When you write the records again, keep every line exactly as it was.

──────

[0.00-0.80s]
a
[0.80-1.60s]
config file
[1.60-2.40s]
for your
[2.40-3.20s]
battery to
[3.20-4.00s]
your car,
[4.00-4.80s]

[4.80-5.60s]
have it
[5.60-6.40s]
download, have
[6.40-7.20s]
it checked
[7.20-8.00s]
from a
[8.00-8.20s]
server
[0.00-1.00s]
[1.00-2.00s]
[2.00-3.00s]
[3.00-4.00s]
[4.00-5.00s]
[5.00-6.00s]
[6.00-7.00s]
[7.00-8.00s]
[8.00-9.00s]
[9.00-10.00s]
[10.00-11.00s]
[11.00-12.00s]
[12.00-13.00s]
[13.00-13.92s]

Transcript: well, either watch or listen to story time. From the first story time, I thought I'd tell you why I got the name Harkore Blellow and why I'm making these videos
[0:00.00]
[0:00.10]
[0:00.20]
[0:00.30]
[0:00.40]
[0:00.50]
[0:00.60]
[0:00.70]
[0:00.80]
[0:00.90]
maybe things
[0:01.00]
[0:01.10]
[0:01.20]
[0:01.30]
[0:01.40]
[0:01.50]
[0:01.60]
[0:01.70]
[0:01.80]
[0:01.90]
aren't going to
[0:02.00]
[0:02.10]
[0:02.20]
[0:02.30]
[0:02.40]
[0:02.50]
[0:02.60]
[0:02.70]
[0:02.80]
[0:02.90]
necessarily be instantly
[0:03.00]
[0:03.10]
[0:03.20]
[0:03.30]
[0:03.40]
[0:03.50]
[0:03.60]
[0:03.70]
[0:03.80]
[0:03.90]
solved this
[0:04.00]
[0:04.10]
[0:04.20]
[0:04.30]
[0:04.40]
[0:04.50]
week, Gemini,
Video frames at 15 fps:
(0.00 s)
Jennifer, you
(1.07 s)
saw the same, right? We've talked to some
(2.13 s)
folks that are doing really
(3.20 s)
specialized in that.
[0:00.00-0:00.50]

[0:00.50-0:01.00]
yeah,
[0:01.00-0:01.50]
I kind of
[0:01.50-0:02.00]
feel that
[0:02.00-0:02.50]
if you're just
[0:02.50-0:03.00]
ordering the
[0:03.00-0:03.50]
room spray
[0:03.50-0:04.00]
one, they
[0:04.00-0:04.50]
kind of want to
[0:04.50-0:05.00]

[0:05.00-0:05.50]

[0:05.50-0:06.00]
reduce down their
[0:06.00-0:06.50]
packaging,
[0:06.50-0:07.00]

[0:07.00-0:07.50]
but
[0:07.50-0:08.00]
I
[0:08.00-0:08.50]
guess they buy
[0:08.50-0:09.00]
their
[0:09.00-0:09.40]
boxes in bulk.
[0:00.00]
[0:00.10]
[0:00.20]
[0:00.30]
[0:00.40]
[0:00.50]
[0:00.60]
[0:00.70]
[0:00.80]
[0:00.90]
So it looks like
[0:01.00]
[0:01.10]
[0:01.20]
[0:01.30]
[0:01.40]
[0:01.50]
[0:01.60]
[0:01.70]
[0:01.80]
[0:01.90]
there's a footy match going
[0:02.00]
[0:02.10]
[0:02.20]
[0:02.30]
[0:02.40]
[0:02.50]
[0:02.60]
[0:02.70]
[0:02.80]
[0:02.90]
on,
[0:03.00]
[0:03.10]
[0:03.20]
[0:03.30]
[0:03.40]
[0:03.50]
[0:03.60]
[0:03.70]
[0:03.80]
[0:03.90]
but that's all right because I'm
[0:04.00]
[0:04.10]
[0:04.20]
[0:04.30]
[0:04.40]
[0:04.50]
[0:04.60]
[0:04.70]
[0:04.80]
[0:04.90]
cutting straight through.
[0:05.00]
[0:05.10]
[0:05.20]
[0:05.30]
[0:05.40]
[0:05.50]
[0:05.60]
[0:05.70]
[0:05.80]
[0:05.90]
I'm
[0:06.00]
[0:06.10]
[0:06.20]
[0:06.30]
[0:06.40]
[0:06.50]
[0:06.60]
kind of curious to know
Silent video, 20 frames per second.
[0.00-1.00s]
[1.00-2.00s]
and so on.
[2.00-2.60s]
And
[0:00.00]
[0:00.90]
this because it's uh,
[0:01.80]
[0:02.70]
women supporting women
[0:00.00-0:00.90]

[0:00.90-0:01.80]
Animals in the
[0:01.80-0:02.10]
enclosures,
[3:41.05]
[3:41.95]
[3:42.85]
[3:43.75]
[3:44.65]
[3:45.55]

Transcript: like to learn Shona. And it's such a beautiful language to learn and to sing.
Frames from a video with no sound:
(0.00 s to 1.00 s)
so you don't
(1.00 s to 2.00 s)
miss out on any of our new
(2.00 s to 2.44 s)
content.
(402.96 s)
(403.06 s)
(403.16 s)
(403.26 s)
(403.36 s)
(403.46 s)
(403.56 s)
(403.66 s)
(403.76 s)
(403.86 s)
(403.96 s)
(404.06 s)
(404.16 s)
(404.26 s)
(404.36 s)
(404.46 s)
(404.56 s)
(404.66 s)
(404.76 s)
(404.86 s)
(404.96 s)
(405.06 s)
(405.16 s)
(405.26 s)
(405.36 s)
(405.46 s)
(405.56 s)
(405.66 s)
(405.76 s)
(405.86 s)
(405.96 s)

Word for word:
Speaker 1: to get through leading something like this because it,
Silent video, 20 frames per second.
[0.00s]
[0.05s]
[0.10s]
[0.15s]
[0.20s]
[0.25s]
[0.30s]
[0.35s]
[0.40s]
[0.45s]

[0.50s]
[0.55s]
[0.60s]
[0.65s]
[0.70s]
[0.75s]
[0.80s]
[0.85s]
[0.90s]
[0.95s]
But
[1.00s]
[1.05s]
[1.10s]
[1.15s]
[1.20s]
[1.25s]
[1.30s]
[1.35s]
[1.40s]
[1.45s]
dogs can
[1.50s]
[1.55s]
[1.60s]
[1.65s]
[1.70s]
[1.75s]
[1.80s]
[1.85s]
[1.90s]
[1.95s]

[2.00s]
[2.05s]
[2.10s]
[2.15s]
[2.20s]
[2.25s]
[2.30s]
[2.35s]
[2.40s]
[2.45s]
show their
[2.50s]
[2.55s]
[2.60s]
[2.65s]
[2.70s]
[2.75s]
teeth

──────

SOLUTION:
[0.00-0.80s]
a
[0.80-1.60s]
config file
[1.60-2.40s]
for your
[2.40-3.20s]
battery to
[3.20-4.00s]
your car,
[4.00-4.80s]

[4.80-5.60s]
have it
[5.60-6.40s]
download, have
[6.40-7.20s]
it checked
[7.20-8.00s]
from a
[8.00-8.20s]
server
[0.00-1.00s]
[1.00-2.00s]
[2.00-3.00s]
[3.00-4.00s]
[4.00-5.00s]
[5.00-6.00s]
[6.00-7.00s]
[7.00-8.00s]
[8.00-9.00s]
[9.00-10.00s]
[10.00-11.00s]
[11.00-12.00s]
[12.00-13.00s]
[13.00-13.92s]

Transcript: well, either watch or listen to story time. From the first story time, I thought I'd tell you why I got the name Harkore Blellow and why I'm making these videos
[0:00.00]
[0:00.10]
[0:00.20]
[0:00.30]
[0:00.40]
[0:00.50]
[0:00.60]
[0:00.70]
[0:00.80]
[0:00.90]
maybe things
[0:01.00]
[0:01.10]
[0:01.20]
[0:01.30]
[0:01.40]
[0:01.50]
[0:01.60]
[0:01.70]
[0:01.80]
[0:01.90]
aren't going to
[0:02.00]
[0:02.10]
[0:02.20]
[0:02.30]
[0:02.40]
[0:02.50]
[0:02.60]
[0:02.70]
[0:02.80]
[0:02.90]
necessarily be instantly
[0:03.00]
[0:03.10]
[0:03.20]
[0:03.30]
[0:03.40]
[0:03.50]
[0:03.60]
[0:03.70]
[0:03.80]
[0:03.90]
solved this
[0:04.00]
[0:04.10]
[0:04.20]
[0:04.30]
[0:04.40]
[0:04.50]
week, Gemini,
Video frames at 15 fps:
(0.00 s)
Jennifer, you
(1.07 s)
saw the same, right? We've talked to some
(2.13 s)
folks that are doing really
(3.20 s)
specialized in that.
[0:00.00-0:00.50]

[0:00.50-0:01.00]
yeah,
[0:01.00-0:01.50]
I kind of
[0:01.50-0:02.00]
feel that
[0:02.00-0:02.50]
if you're just
[0:02.50-0:03.00]
ordering the
[0:03.00-0:03.50]
room spray
[0:03.50-0:04.00]
one, they
[0:04.00-0:04.50]
kind of want to
[0:04.50-0:05.00]

[0:05.00-0:05.50]

[0:05.50-0:06.00]
reduce down their
[0:06.00-0:06.50]
packaging,
[0:06.50-0:07.00]

[0:07.00-0:07.50]
but
[0:07.50-0:08.00]
I
[0:08.00-0:08.50]
guess they buy
[0:08.50-0:09.00]
their
[0:09.00-0:09.40]
boxes in bulk.
[0:00.00]
[0:00.10]
[0:00.20]
[0:00.30]
[0:00.40]
[0:00.50]
[0:00.60]
[0:00.70]
[0:00.80]
[0:00.90]
So it looks like
[0:01.00]
[0:01.10]
[0:01.20]
[0:01.30]
[0:01.40]
[0:01.50]
[0:01.60]
[0:01.70]
[0:01.80]
[0:01.90]
there's a footy match going
[0:02.00]
[0:02.10]
[0:02.20]
[0:02.30]
[0:02.40]
[0:02.50]
[0:02.60]
[0:02.70]
[0:02.80]
[0:02.90]
on,
[0:03.00]
[0:03.10]
[0:03.20]
[0:03.30]
[0:03.40]
[0:03.50]
[0:03.60]
[0:03.70]
[0:03.80]
[0:03.90]
but that's all right because I'm
[0:04.00]
[0:04.10]
[0:04.20]
[0:04.30]
[0:04.40]
[0:04.50]
[0:04.60]
[0:04.70]
[0:04.80]
[0:04.90]
cutting straight through.
[0:05.00]
[0:05.10]
[0:05.20]
[0:05.30]
[0:05.40]
[0:05.50]
[0:05.60]
[0:05.70]
[0:05.80]
[0:05.90]
I'm
[0:06.00]
[0:06.10]
[0:06.20]
[0:06.30]
[0:06.40]
[0:06.50]
[0:06.60]
kind of curious to know
Silent video, 20 frames per second.
[0.00-1.00s]
[1.00-2.00s]
and so on.
[2.00-2.60s]
And
[0:00.00]
[0:00.90]
this because it's uh,
[0:01.80]
[0:02.70]
women supporting women
[0:00.00-0:00.90]

[0:00.90-0:01.80]
Animals in the
[0:01.80-0:02.10]
enclosures,
[3:41.05]
[3:41.95]
[3:42.85]
[3:43.75]
[3:44.65]
[3:45.55]

Transcript: like to learn Shona. And it's such a beautiful language to learn and to sing.
Frames from a video with no sound:
(0.00 s to 1.00 s)
so you don't
(1.00 s to 2.00 s)
miss out on any of our new
(2.00 s to 2.44 s)
content.
(402.96 s)
(403.06 s)
(403.16 s)
(403.26 s)
(403.36 s)
(403.46 s)
(403.56 s)
(403.66 s)
(403.76 s)
(403.86 s)
(403.96 s)
(404.06 s)
(404.16 s)
(404.26 s)
(404.36 s)
(404.46 s)
(404.56 s)
(404.66 s)
(404.76 s)
(404.86 s)
(404.96 s)
(405.06 s)
(405.16 s)
(405.26 s)
(405.36 s)
(405.46 s)
(405.56 s)
(405.66 s)
(405.76 s)
(405.86 s)
(405.96 s)

Word for word:
Speaker 1: to get through leading something like this because it,
Silent video, 20 frames per second.
[0.00s]
[0.05s]
[0.10s]
[0.15s]
[0.20s]
[0.25s]
[0.30s]
[0.35s]
[0.40s]
[0.45s]

[0.50s]
[0.55s]
[0.60s]
[0.65s]
[0.70s]
[0.75s]
[0.80s]
[0.85s]
[0.90s]
[0.95s]
But
[1.00s]
[1.05s]
[1.10s]
[1.15s]
[1.20s]
[1.25s]
[1.30s]
[1.35s]
[1.40s]
[1.45s]
dogs can
[1.50s]
[1.55s]
[1.60s]
[1.65s]
[1.70s]
[1.75s]
[1.80s]
[1.85s]
[1.90s]
[1.95s]

[2.00s]
[2.05s]
[2.10s]
[2.15s]
[2.20s]
[2.25s]
[2.30s]
[2.35s]
[2.40s]
[2.45s]
show their
[2.50s]
[2.55s]
[2.60s]
[2.65s]
[2.70s]
[2.75s]
teeth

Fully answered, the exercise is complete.